Information regarding direct contact details for Onivyde is not publicly available.
Who Manufactures Onivyde?
Onivyde is manufactured by Ipsen [1].
How is Onivyde Administered?
Onivyde is administered intravenously [1].
What is Onivyde Used For?
Onivyde is used in combination with leucovorin and fluorouracil to treat adult patients with metastatic pancreatic adenocarcinoma whose disease has progressed on or after gemcitabine-based chemotherapy [1].

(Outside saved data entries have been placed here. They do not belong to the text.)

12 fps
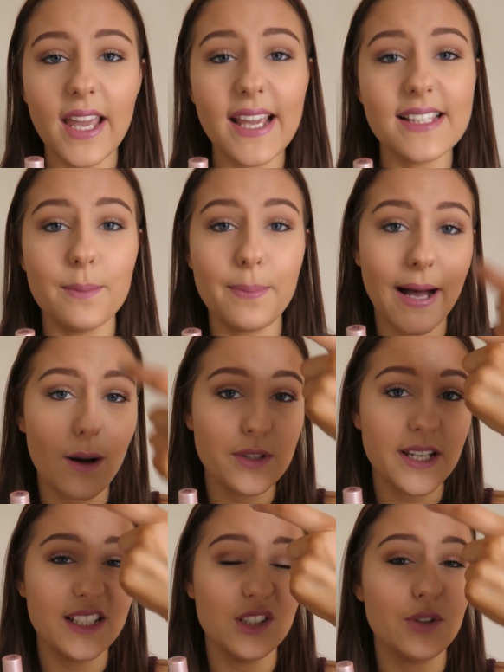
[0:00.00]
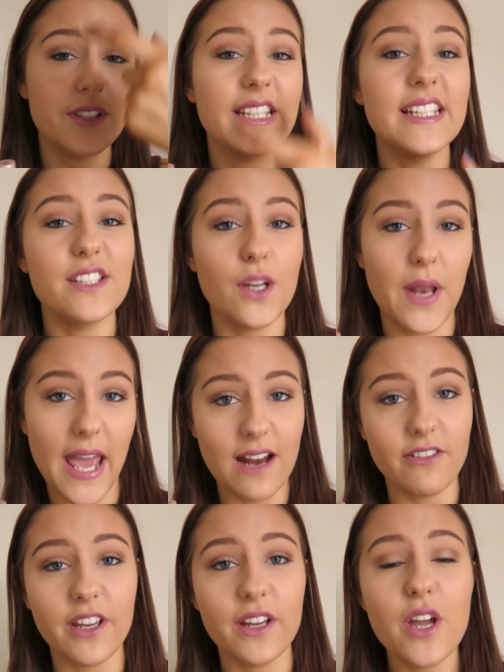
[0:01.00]
is the powder in your T-zone
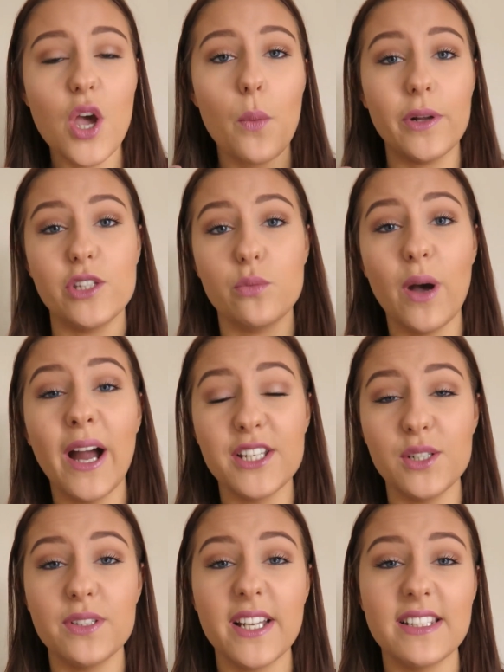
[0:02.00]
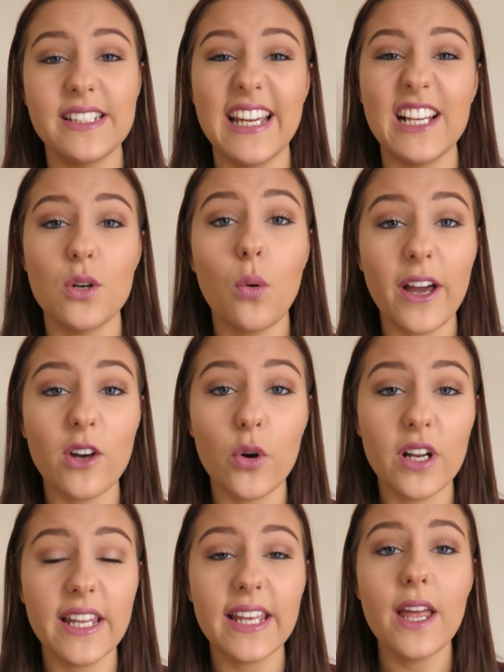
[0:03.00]
area, which is where I do tend to get quite
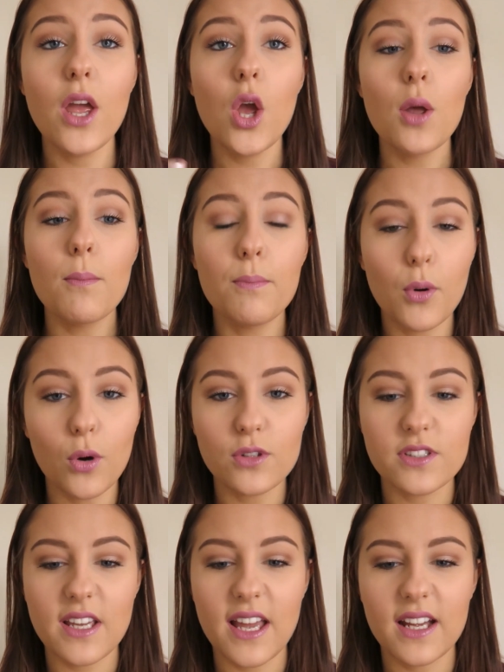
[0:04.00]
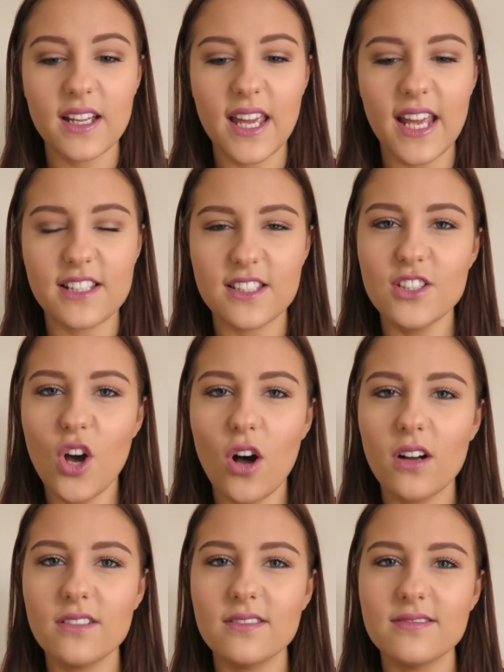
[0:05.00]
oily, but it's
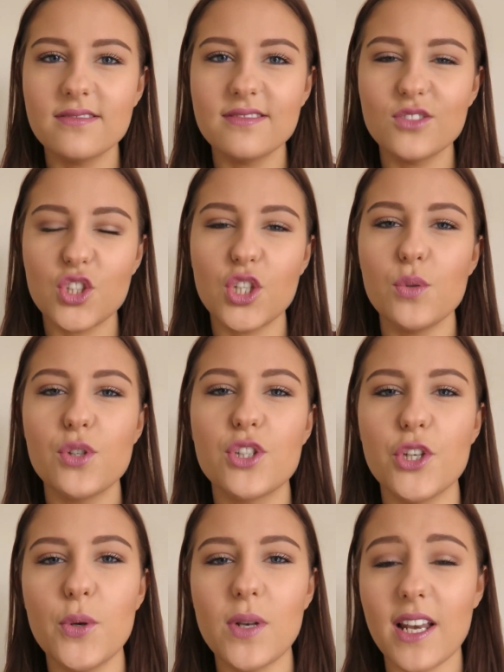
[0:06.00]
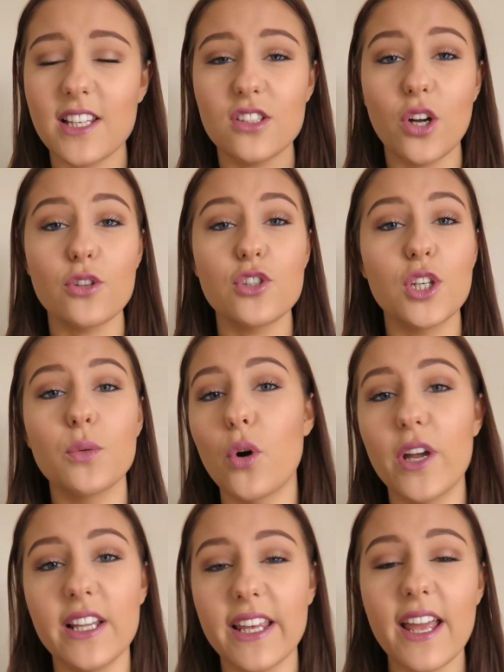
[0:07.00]
not too soon and it's not too
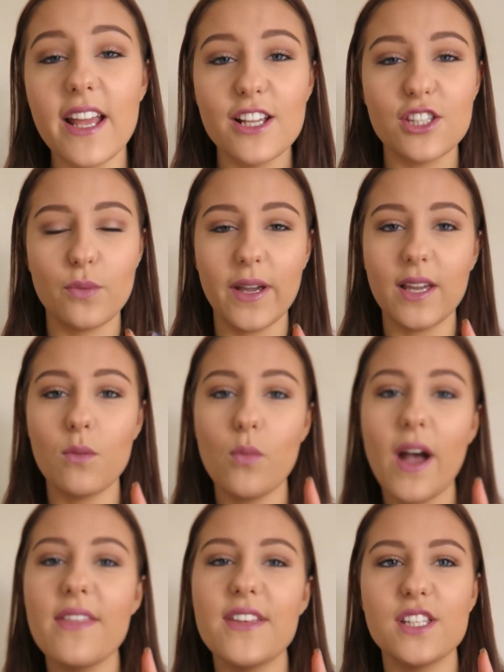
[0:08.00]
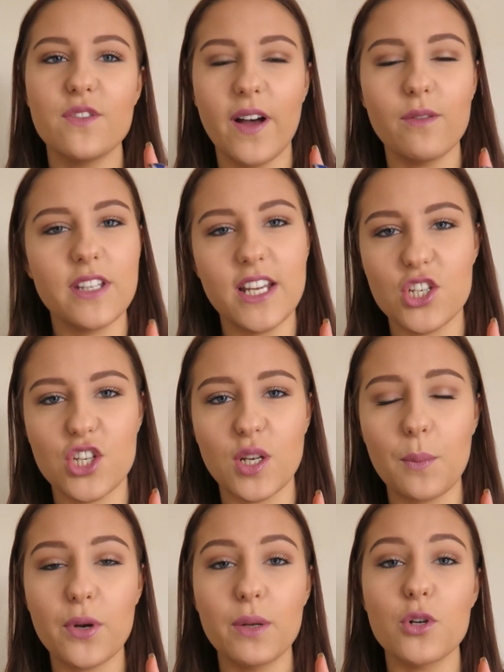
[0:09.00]
oily, so I can wear this
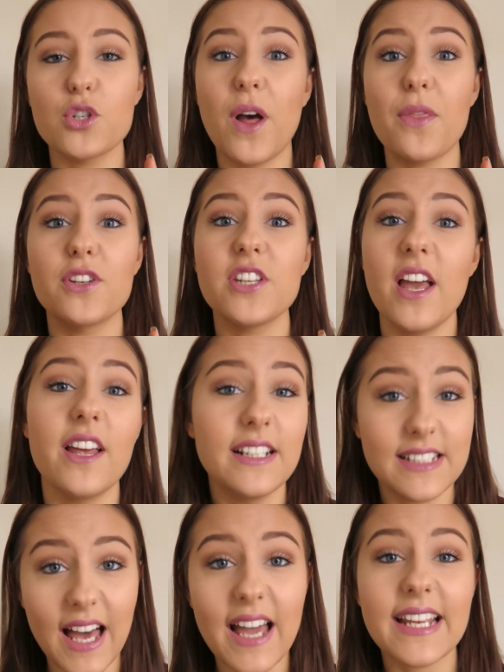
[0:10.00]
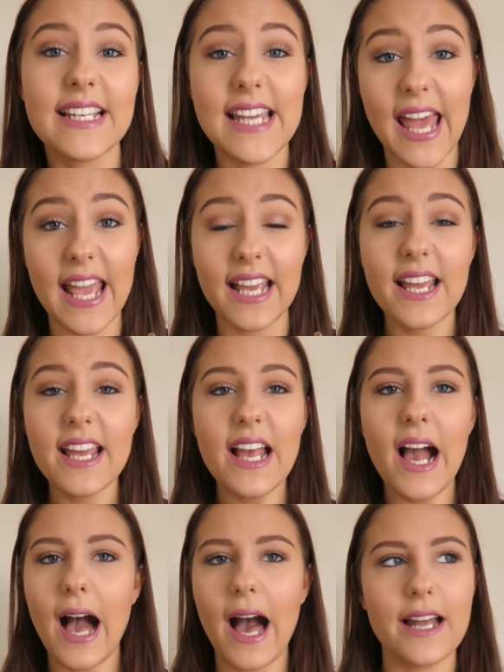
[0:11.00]
foundation pretty much throughout the entire day,
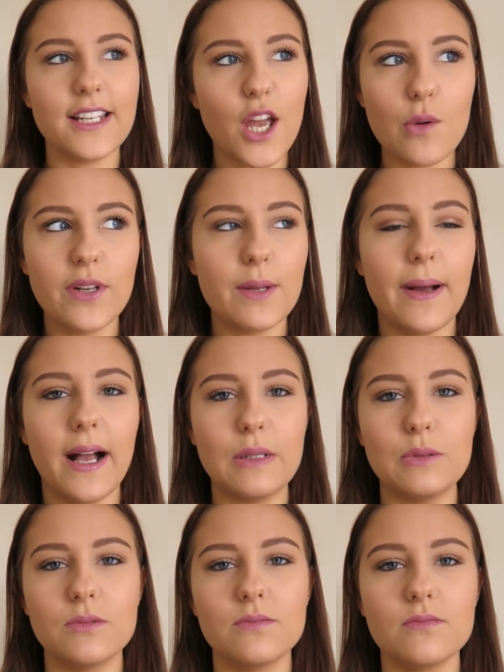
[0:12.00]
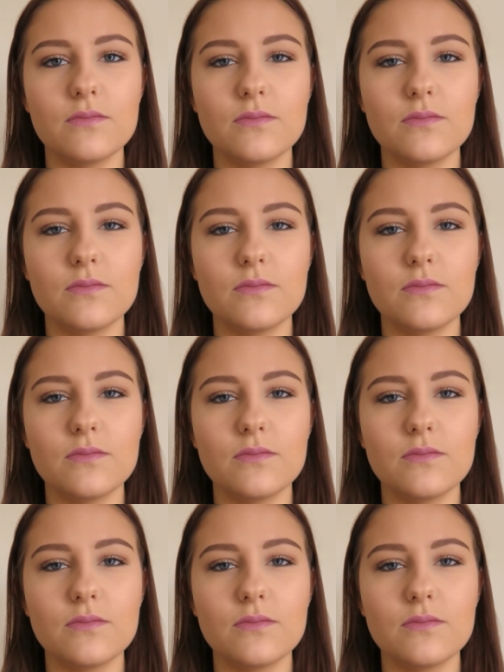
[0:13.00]
and only about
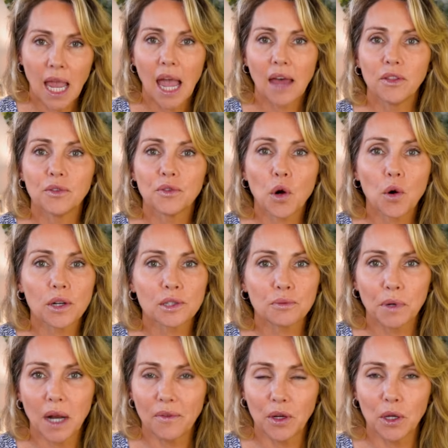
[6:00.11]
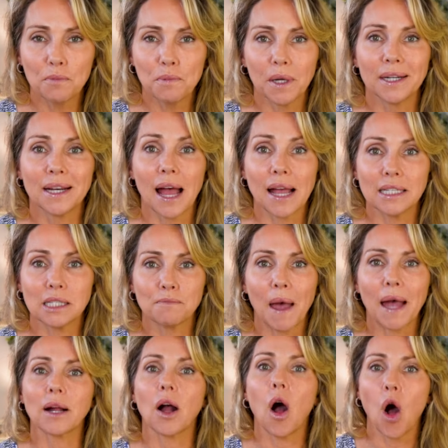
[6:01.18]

And then of course, whenever you put an ice pack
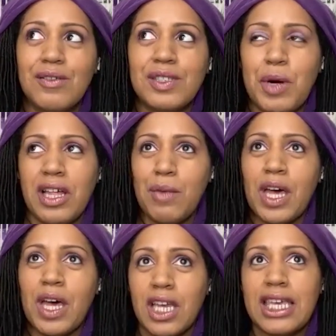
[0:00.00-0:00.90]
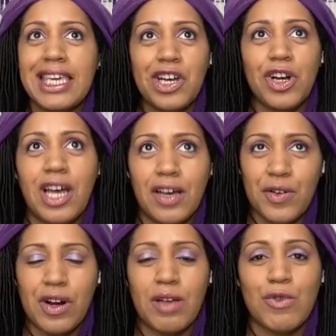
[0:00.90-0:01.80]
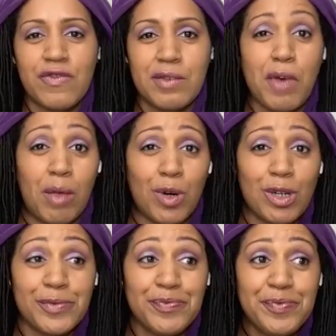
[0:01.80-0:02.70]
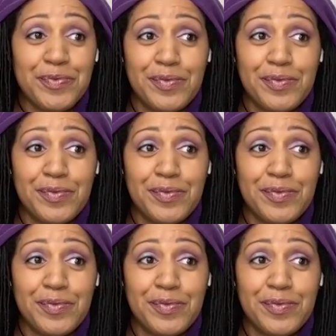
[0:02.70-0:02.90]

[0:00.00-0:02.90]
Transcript: was probably about a year after I moved to Melbourne.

What are the Potential Risks of Onivyde?
Onivyde can cause serious side effects, including diarrhea, which can be severe and lead to dehydration or electrolyte imbalances. It can also cause neutropenia and other infections. Patients may experience nausea, vomiting, or stomatitis [1].
How Does Onivyde Work?
Onivyde is a liposomal formulation of irinotecan hydrochloride, a topoisomerase I inhibitor [1]. The liposomal encapsulation is intended to alter the distribution and prolong the exposure of irinotecan to tumor cells [1].
When Did Onivyde Receive FDA Approval?
The U.S. Food and Drug Administration (FDA) approved Onivyde for the treatment of metastatic pancreatic adenocarcinoma in October 2015 [1].
What is the Patent Status of Onivyde?
Information on the specific patent status and expiration dates for Onivyde is available through specialized drug patent tracking resources. For detailed patent information, DrugPatentWatch.com can be a valuable resource [2].